PROMPT: Quote the records below in full, exactly as given, with the images taken out.

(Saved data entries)

━━━━━━━━━━━━━━━━━━━━━━━━━━━━━━

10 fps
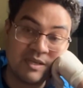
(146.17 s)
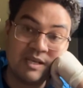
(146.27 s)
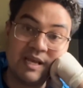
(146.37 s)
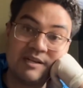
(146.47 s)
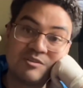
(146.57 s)

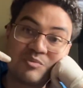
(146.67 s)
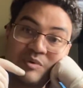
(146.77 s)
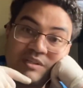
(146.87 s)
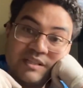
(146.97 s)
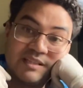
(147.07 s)
and it's
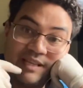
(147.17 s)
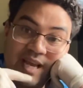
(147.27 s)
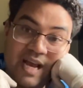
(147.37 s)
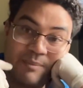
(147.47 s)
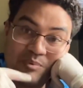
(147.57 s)
really the
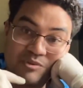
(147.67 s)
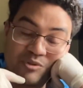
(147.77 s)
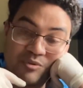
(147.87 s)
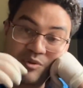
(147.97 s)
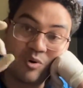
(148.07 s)

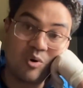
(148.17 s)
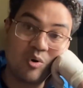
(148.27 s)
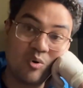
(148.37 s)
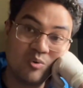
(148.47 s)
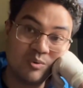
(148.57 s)
aperture, the
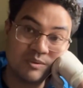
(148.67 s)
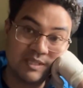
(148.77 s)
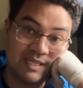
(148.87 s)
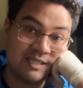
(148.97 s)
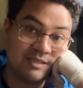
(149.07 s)
hole
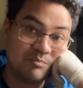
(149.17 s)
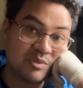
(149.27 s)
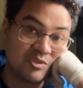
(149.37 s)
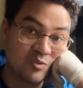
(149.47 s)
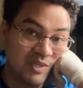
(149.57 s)
in
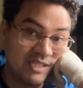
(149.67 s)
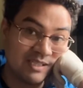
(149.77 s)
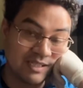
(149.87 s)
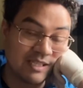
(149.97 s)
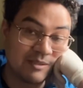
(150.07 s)
between the
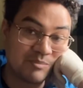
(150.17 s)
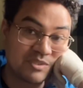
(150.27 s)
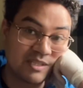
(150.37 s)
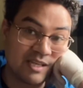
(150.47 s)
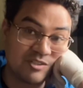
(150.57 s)
lips,
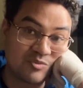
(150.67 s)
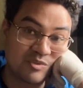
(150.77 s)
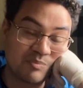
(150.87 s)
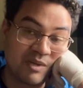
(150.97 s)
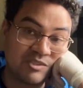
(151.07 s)
that is
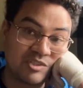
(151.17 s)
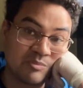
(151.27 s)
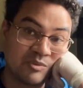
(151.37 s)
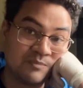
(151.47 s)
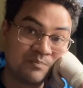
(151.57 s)

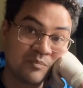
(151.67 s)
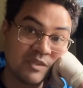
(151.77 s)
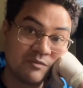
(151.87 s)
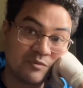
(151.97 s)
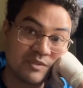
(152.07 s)
responsible
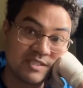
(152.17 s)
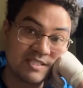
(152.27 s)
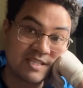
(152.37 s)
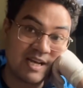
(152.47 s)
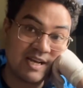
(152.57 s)
for the
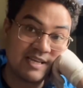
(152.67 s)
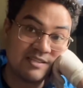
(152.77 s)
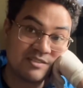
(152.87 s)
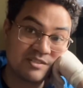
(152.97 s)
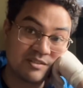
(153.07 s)

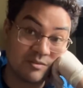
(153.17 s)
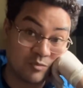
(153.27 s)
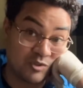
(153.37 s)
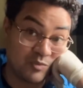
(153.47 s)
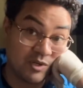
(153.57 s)
size,
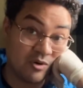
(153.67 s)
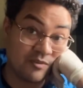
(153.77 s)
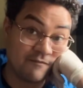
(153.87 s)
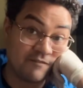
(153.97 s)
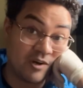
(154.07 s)
which we call the
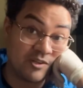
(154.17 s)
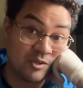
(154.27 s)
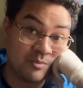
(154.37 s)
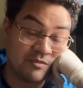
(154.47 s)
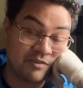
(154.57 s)

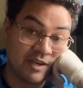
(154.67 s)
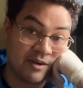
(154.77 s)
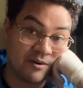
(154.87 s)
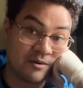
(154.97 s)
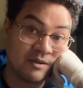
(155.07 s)
volume of
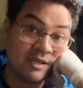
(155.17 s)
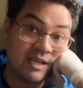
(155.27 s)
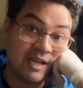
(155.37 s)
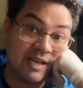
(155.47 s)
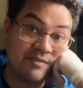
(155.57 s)
air,
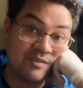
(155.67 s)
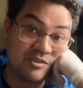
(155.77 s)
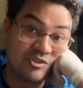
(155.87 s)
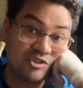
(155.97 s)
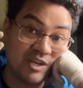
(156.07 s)
and the
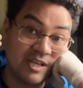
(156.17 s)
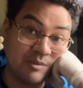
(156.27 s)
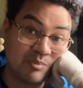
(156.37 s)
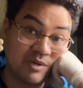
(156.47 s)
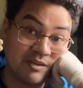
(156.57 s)

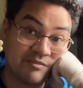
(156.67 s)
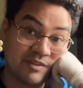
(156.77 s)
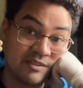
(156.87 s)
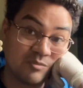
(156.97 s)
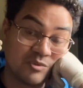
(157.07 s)
shape of
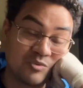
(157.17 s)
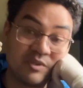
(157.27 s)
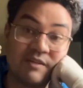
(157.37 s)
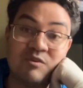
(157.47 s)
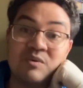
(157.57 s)
it, which will
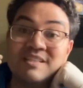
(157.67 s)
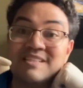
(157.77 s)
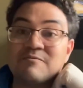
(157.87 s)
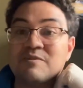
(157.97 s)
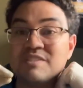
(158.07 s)
give you a
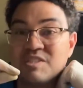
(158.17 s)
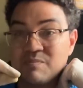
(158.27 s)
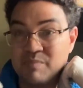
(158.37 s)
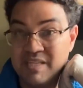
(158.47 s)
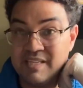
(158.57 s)
different
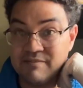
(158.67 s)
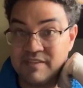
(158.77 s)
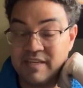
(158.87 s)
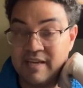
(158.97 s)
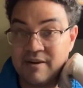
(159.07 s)
speed of
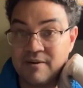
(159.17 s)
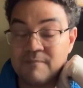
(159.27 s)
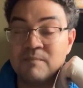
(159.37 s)
the air.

━━━━━━━━━━━━━━━━━━━━━━━━━━━━━━

RESULT OF THE EXERCISE:
10 fps
(146.17 s)
(146.27 s)
(146.37 s)
(146.47 s)
(146.57 s)

(146.67 s)
(146.77 s)
(146.87 s)
(146.97 s)
(147.07 s)
and it's
(147.17 s)
(147.27 s)
(147.37 s)
(147.47 s)
(147.57 s)
really the
(147.67 s)
(147.77 s)
(147.87 s)
(147.97 s)
(148.07 s)

(148.17 s)
(148.27 s)
(148.37 s)
(148.47 s)
(148.57 s)
aperture, the
(148.67 s)
(148.77 s)
(148.87 s)
(148.97 s)
(149.07 s)
hole
(149.17 s)
(149.27 s)
(149.37 s)
(149.47 s)
(149.57 s)
in
(149.67 s)
(149.77 s)
(149.87 s)
(149.97 s)
(150.07 s)
between the
(150.17 s)
(150.27 s)
(150.37 s)
(150.47 s)
(150.57 s)
lips,
(150.67 s)
(150.77 s)
(150.87 s)
(150.97 s)
(151.07 s)
that is
(151.17 s)
(151.27 s)
(151.37 s)
(151.47 s)
(151.57 s)

(151.67 s)
(151.77 s)
(151.87 s)
(151.97 s)
(152.07 s)
responsible
(152.17 s)
(152.27 s)
(152.37 s)
(152.47 s)
(152.57 s)
for the
(152.67 s)
(152.77 s)
(152.87 s)
(152.97 s)
(153.07 s)

(153.17 s)
(153.27 s)
(153.37 s)
(153.47 s)
(153.57 s)
size,
(153.67 s)
(153.77 s)
(153.87 s)
(153.97 s)
(154.07 s)
which we call the
(154.17 s)
(154.27 s)
(154.37 s)
(154.47 s)
(154.57 s)

(154.67 s)
(154.77 s)
(154.87 s)
(154.97 s)
(155.07 s)
volume of
(155.17 s)
(155.27 s)
(155.37 s)
(155.47 s)
(155.57 s)
air,
(155.67 s)
(155.77 s)
(155.87 s)
(155.97 s)
(156.07 s)
and the
(156.17 s)
(156.27 s)
(156.37 s)
(156.47 s)
(156.57 s)

(156.67 s)
(156.77 s)
(156.87 s)
(156.97 s)
(157.07 s)
shape of
(157.17 s)
(157.27 s)
(157.37 s)
(157.47 s)
(157.57 s)
it, which will
(157.67 s)
(157.77 s)
(157.87 s)
(157.97 s)
(158.07 s)
give you a
(158.17 s)
(158.27 s)
(158.37 s)
(158.47 s)
(158.57 s)
different
(158.67 s)
(158.77 s)
(158.87 s)
(158.97 s)
(159.07 s)
speed of
(159.17 s)
(159.27 s)
(159.37 s)
the air.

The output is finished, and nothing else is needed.